Gillard is concerned with the vindication of her legacy, but this desire alone is not enough to ensure a successful post-politics career. Hawke’s self-belief and desire for vindication made Kevin Rudd seem modest. Despite this, Hawke struggled for relevance after his prime ministership.
As Hawke’s speechwriter Stephen Mills observed, his problem was that his record as an industrial conciliator became largely irrelevant in the 1990s as trade union membership collapsed and the balance of power shifted towards employers. Hawke had only one great moment in the public spotlight after leaving office: in 1995, he appeared before the Industrial Relations Commission as a union advocate in their battle with mining company CRA.
Menzies, like Rudd, fought his way back from the humiliation of rejection by his own party in 1941 to return to the prime ministership in 1949. Yet after he retired in 1966, Menzies soon seemed yesterday’s man in the age of John Gorton and Gough Whitlam. Once ebullient and indefatigable, Menzies became an isolated old man whose favoured correspondent was B. A. Santamaria, most notable for his role as the DLP’s standard-bearer.
The political afterlife of former prime ministers is also dependent on the changing extent to which Australian politics has been integrated into transnational networks.

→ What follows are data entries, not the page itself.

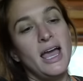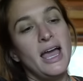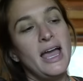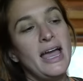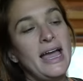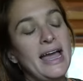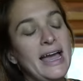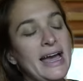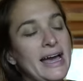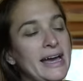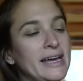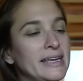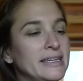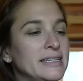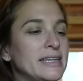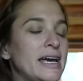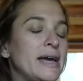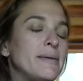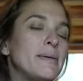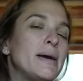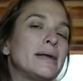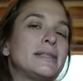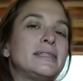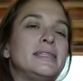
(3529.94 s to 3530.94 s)
And
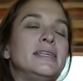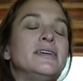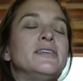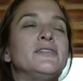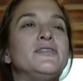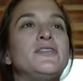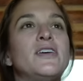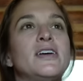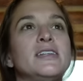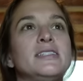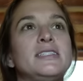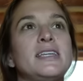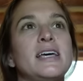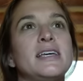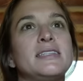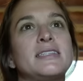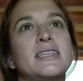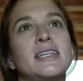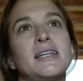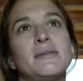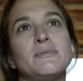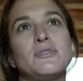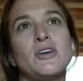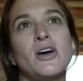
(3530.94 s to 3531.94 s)
I'm at the front desk
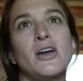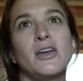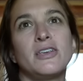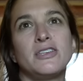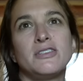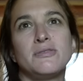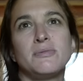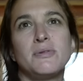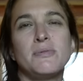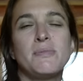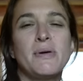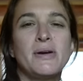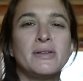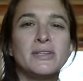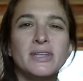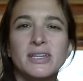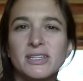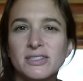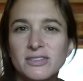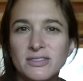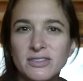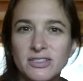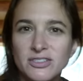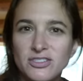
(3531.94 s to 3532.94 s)
and I'm talking to them about
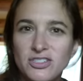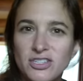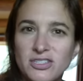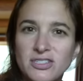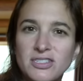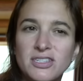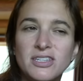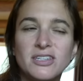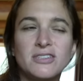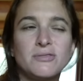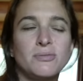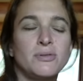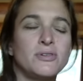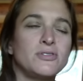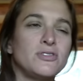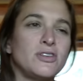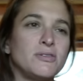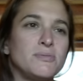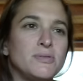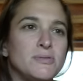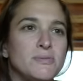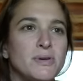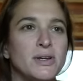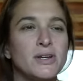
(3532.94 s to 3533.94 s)
like logistics, where should
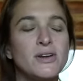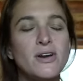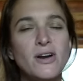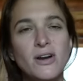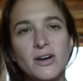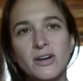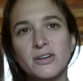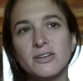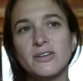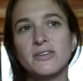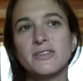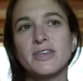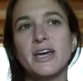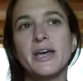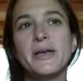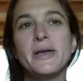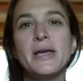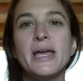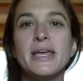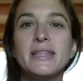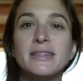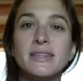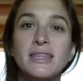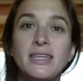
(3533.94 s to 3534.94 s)
I put my car and all that.
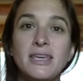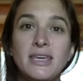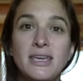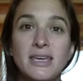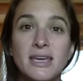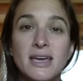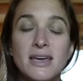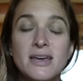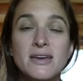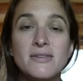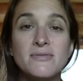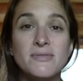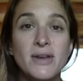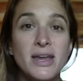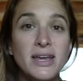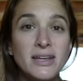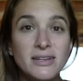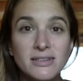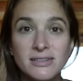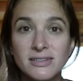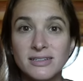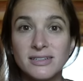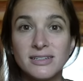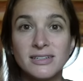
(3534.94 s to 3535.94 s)
And the
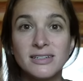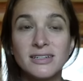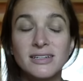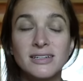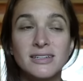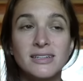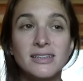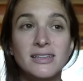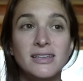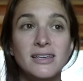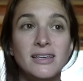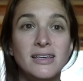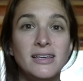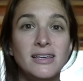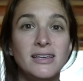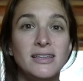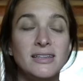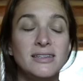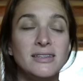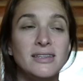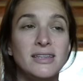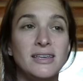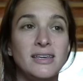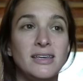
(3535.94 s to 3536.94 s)
Wrangler,
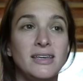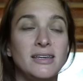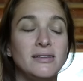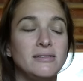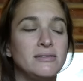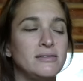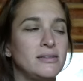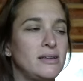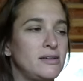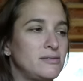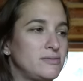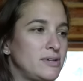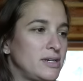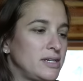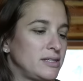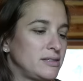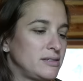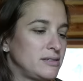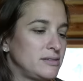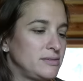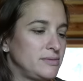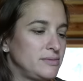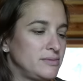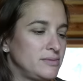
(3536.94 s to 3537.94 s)
what
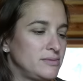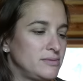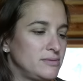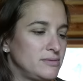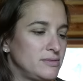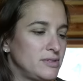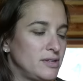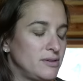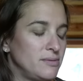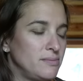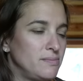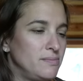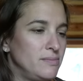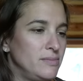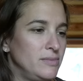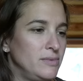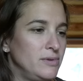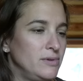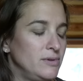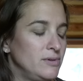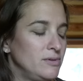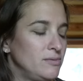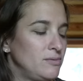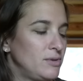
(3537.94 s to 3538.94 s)
do
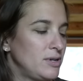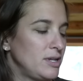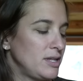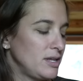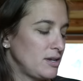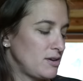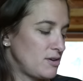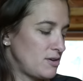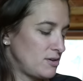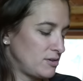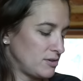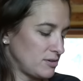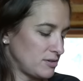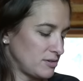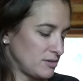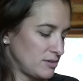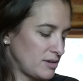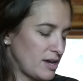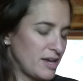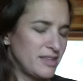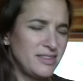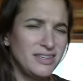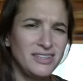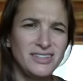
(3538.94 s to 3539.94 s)
they call her?
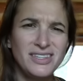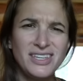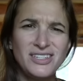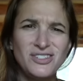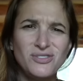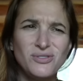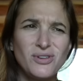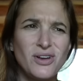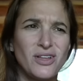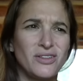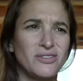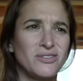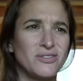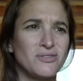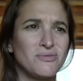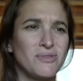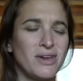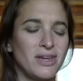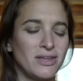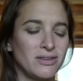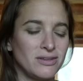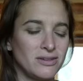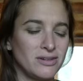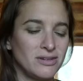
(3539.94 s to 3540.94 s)
I think they do call her the
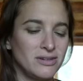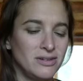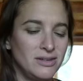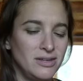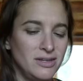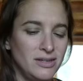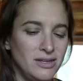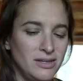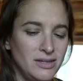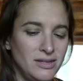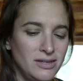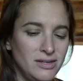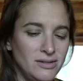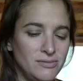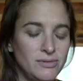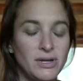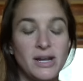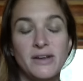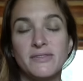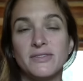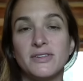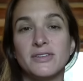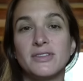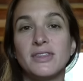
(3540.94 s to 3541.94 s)
Wrangler.
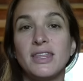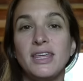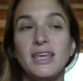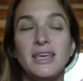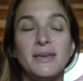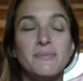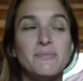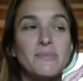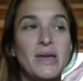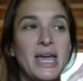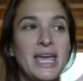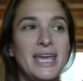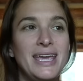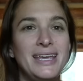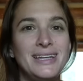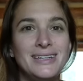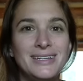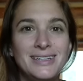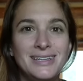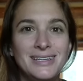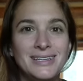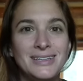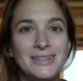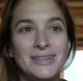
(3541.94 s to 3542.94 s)
Whatever. The
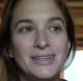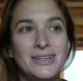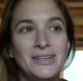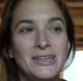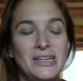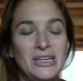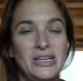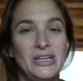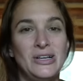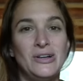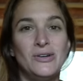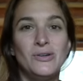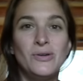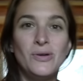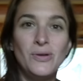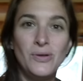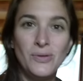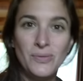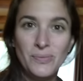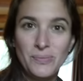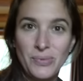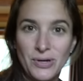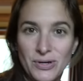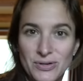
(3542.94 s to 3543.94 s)
main
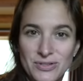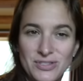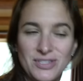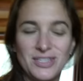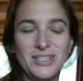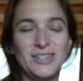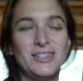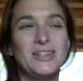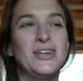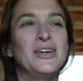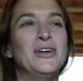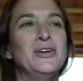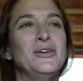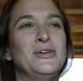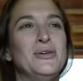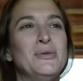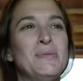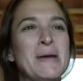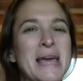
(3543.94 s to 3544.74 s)
person who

For colonials of talent and breeding, the British Empire once offered a world beyond the dusty country town of Canberra. Stanley Bruce lost the prime ministership at age 46 in 1929 and found his hopes for a return blocked by Joe Lyons. A diplomatic posting took Bruce to London, then came a smooth integration into the British ruling class, a senior position with the United Nations and eventually a peerage.
In 1941, Menzies may have dreamt of an entry to British politics. His rival, Richard Casey, spent the war as a British diplomat and Indian governor and in 1960 was appointed a life peer of the British House of Lords.
Australia’s integration in global networks ebbed with the decline of the British Empire but has been powerfully revived in the current era of globalisation. Today, the European Union provides many European politicians with a career after national politics. Likewise, the transnational community of think tanks and corporate philanthropy has offered an opportunity to Gillard, who has become a fellow with the American Brookings Institute. It is likely that Rudd will eventually follow a similar road.
In the years of the post-war long boom and the difficult decades of restructuring that followed, the Australian prime ministership stood as the summit of a politician’s career. It seems this may no longer be the case.